The Bravo is a weird case. It is a beautiful car, full of interesting features, and good engines. It isn’t the most expensive either. But it has 2 main problems: its Fiat logo, and the lack of more bodytypes. Fiat as a brand is not strong in larger segments than ‘B’ one, and the poor results of the Bravo are the best example of that. In 2012 the brand sold around 28.000 units of the Bravo all over the world. That’s nothing for a compact car that’s produced in 2 different plants. Despite its global positioning (the Bravo is sold in Europe, MERCOSUR, Middle East, and China), its Italian and Brazilian registrations counted for 76% of the total. Even there, where Fiat plays as local, the Bravo is a complete flop. In its 5th commercial life year total sales dropped 36% circa, and the worse part is that there isn’t a clear successor when the car’s production will stop in 2013 (at least in Italy).

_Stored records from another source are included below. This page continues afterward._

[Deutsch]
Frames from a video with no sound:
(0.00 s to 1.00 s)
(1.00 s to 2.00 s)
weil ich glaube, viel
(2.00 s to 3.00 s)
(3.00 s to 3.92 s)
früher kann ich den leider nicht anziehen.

The best result in terms of share within C-segment comes from Italy, where the Bravo controlled 7% of it. In Brazil, where Fiat started production in 2010, the Bravo owns only 2,6% of the segment. The third largest market for the Bravo is Poland, ahead of the disaster in Germany and France. Registrations fell in 18 out of 19 countries analyzed, while it had a very slow start in Argentina where the Bravo, imported from Italy, was introduced. This will be the final commercial year for the Italian Bravo at its Cassino plant, and it is expected the introduction of a car using the Fiat Viaggio’s base adapted for European market. There is no official information about and not even about the possible dates but it is my belief that this car won’t see the light in 2013. Anyway the real successor of the Bravo will come in some years (2015?) when Fiat will present a compact crossover to compete with the Qashqai.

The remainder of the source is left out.